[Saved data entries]
###

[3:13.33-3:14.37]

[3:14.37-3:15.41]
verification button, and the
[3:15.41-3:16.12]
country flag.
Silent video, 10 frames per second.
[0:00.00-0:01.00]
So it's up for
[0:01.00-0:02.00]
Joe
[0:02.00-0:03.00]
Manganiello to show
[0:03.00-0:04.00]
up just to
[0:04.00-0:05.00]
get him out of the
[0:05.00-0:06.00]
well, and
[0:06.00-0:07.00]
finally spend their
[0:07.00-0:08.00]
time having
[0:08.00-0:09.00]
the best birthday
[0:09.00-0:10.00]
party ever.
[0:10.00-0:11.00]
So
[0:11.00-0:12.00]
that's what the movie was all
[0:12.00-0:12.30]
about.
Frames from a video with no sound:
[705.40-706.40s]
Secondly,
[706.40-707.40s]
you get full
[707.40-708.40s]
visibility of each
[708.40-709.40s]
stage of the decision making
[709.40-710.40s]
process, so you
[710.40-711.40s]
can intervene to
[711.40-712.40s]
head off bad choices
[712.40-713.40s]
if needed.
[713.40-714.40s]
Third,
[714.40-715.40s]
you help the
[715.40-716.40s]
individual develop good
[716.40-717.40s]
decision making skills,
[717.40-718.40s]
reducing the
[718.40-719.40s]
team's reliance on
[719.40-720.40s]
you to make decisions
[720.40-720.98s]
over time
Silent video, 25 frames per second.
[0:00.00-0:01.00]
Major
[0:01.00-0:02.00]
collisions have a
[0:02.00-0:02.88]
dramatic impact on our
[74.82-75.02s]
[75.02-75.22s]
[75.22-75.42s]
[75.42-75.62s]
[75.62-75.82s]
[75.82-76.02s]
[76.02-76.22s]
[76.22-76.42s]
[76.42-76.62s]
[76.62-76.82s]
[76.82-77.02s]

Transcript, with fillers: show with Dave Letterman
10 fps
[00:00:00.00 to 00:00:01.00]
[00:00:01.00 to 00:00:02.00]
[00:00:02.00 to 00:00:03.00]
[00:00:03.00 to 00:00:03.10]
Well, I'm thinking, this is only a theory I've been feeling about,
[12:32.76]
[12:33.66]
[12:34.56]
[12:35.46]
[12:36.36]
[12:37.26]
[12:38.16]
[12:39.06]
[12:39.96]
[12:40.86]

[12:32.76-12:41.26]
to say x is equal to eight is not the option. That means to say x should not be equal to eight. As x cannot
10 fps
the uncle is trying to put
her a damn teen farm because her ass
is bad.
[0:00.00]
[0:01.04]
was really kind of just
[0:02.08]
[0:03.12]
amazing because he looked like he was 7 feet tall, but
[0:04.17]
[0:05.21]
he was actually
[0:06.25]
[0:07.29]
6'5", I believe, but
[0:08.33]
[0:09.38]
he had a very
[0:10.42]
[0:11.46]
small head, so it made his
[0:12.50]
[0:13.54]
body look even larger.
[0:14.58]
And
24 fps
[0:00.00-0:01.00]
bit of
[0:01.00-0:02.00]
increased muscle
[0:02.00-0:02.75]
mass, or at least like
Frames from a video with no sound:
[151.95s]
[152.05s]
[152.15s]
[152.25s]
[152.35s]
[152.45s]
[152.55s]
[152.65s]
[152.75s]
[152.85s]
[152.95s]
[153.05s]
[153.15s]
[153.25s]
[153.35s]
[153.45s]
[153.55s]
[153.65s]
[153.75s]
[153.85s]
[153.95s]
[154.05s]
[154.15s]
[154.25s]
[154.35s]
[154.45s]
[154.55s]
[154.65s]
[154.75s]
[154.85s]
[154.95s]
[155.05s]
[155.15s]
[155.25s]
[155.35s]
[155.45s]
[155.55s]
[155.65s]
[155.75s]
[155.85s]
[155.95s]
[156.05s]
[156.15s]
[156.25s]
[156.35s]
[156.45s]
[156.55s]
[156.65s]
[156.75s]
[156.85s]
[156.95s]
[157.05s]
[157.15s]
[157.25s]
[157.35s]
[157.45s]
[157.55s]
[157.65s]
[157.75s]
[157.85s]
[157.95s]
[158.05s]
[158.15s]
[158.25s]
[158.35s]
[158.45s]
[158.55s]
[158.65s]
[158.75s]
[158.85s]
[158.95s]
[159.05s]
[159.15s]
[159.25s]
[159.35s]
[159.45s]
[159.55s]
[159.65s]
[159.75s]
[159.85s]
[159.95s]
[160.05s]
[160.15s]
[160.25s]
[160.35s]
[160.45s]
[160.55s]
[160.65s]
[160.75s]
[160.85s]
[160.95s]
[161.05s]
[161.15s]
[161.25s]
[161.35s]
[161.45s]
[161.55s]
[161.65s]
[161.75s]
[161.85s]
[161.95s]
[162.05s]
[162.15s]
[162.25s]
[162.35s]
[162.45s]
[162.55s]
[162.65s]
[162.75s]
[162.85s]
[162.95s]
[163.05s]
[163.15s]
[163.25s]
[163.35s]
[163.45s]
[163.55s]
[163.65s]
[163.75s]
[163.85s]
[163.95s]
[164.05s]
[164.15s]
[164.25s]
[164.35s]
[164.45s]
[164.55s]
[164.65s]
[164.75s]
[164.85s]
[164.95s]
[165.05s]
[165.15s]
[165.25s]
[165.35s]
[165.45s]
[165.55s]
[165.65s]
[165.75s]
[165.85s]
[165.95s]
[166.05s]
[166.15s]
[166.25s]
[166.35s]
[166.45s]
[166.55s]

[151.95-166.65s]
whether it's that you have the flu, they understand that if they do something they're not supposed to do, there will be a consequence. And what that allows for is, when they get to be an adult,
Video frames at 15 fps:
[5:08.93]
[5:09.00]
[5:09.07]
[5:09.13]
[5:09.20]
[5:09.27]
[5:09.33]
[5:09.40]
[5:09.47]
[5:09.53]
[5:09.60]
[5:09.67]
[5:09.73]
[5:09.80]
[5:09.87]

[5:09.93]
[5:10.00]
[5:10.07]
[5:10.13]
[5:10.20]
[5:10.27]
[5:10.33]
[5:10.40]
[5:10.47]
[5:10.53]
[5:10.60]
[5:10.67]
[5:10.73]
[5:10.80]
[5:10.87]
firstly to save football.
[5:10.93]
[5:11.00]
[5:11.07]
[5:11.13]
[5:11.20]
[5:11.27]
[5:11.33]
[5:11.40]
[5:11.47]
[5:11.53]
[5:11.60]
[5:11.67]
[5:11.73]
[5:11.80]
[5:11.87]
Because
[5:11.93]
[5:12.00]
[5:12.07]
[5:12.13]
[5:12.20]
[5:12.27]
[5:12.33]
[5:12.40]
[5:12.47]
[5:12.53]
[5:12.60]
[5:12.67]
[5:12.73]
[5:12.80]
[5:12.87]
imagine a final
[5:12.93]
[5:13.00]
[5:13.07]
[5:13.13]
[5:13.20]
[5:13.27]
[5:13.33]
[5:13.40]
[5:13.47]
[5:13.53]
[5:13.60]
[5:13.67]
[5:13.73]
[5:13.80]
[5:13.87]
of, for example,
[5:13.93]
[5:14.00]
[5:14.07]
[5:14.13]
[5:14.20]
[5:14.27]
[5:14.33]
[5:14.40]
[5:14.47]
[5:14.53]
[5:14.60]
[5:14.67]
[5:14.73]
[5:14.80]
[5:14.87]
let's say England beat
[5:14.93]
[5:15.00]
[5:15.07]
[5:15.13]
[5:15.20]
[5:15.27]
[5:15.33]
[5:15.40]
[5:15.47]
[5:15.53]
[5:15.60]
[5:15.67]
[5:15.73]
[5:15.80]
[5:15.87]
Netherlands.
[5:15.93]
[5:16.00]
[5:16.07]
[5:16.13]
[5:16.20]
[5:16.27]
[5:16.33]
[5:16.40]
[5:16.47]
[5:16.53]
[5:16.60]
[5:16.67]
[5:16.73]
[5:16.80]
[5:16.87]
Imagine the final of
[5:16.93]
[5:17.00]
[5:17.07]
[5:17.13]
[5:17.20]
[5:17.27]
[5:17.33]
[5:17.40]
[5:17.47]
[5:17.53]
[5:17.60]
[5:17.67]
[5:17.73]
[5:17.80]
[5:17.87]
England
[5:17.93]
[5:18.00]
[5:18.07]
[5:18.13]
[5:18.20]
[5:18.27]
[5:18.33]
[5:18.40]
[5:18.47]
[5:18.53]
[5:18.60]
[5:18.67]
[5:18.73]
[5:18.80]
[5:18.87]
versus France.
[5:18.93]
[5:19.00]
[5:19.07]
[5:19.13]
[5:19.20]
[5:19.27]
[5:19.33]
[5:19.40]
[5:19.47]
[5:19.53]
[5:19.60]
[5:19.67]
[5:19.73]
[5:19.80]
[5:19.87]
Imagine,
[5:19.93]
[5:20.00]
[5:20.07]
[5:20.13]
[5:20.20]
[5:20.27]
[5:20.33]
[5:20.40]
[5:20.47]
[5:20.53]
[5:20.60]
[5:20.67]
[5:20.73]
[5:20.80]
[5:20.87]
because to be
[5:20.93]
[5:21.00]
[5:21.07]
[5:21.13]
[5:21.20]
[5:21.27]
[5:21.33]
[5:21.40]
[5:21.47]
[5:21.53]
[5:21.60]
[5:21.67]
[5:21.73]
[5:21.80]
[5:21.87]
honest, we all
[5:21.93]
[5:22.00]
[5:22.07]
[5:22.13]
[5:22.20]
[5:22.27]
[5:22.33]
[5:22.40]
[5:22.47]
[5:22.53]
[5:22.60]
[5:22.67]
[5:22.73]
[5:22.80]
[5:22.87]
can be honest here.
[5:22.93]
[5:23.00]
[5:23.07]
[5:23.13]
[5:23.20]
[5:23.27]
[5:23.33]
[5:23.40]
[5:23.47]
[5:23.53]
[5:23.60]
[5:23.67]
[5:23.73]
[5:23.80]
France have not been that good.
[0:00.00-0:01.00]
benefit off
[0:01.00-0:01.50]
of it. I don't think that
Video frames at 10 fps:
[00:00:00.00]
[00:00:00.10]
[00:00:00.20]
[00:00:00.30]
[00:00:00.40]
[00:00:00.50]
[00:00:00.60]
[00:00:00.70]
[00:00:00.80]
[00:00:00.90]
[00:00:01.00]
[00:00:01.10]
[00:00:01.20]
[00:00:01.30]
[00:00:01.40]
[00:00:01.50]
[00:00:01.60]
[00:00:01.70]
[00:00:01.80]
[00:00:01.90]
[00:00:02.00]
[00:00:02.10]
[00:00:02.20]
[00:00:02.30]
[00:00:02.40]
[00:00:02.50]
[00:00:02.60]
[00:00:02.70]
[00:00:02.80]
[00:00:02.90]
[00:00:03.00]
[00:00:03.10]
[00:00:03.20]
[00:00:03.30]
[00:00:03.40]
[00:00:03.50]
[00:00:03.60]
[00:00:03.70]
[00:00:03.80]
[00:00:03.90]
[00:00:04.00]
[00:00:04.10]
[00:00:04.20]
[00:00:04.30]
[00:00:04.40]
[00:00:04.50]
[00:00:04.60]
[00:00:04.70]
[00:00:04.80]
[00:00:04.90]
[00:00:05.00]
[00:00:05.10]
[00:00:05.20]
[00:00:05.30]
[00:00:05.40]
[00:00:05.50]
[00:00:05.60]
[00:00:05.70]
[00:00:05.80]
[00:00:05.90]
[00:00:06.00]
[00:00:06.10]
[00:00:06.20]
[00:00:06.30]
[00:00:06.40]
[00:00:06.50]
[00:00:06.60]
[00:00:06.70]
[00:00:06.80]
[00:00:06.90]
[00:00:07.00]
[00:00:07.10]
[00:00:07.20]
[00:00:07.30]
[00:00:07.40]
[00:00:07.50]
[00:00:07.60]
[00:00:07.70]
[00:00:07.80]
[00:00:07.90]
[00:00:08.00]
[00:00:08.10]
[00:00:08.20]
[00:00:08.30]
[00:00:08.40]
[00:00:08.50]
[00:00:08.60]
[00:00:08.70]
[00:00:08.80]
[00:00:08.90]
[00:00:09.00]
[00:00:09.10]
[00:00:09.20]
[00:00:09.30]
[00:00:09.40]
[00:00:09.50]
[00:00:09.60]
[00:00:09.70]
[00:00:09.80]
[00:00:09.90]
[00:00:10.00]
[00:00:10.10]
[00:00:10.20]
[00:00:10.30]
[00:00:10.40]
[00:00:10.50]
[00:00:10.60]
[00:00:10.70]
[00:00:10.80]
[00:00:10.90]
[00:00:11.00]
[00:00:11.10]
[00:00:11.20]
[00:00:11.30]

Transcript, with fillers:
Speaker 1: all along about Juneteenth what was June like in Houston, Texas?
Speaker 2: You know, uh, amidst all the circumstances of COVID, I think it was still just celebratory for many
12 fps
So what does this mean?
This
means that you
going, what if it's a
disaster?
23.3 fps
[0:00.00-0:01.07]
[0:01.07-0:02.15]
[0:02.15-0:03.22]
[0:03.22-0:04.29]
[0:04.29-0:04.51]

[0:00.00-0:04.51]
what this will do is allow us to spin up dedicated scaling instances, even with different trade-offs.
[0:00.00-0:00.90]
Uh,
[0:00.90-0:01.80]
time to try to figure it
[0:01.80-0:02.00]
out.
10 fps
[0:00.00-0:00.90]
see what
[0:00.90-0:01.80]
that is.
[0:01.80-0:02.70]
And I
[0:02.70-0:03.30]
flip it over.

###

§ **WORK TO BE COMPLETED**:
Reproduce every line of the entries above, unchanged, from the very first one down to and including the line containing "[74.82-75.02s]".

§ **REPLY**:
[3:13.33-3:14.37]

[3:14.37-3:15.41]
verification button, and the
[3:15.41-3:16.12]
country flag.
Silent video, 10 frames per second.
[0:00.00-0:01.00]
So it's up for
[0:01.00-0:02.00]
Joe
[0:02.00-0:03.00]
Manganiello to show
[0:03.00-0:04.00]
up just to
[0:04.00-0:05.00]
get him out of the
[0:05.00-0:06.00]
well, and
[0:06.00-0:07.00]
finally spend their
[0:07.00-0:08.00]
time having
[0:08.00-0:09.00]
the best birthday
[0:09.00-0:10.00]
party ever.
[0:10.00-0:11.00]
So
[0:11.00-0:12.00]
that's what the movie was all
[0:12.00-0:12.30]
about.
Frames from a video with no sound:
[705.40-706.40s]
Secondly,
[706.40-707.40s]
you get full
[707.40-708.40s]
visibility of each
[708.40-709.40s]
stage of the decision making
[709.40-710.40s]
process, so you
[710.40-711.40s]
can intervene to
[711.40-712.40s]
head off bad choices
[712.40-713.40s]
if needed.
[713.40-714.40s]
Third,
[714.40-715.40s]
you help the
[715.40-716.40s]
individual develop good
[716.40-717.40s]
decision making skills,
[717.40-718.40s]
reducing the
[718.40-719.40s]
team's reliance on
[719.40-720.40s]
you to make decisions
[720.40-720.98s]
over time
Silent video, 25 frames per second.
[0:00.00-0:01.00]
Major
[0:01.00-0:02.00]
collisions have a
[0:02.00-0:02.88]
dramatic impact on our
[74.82-75.02s]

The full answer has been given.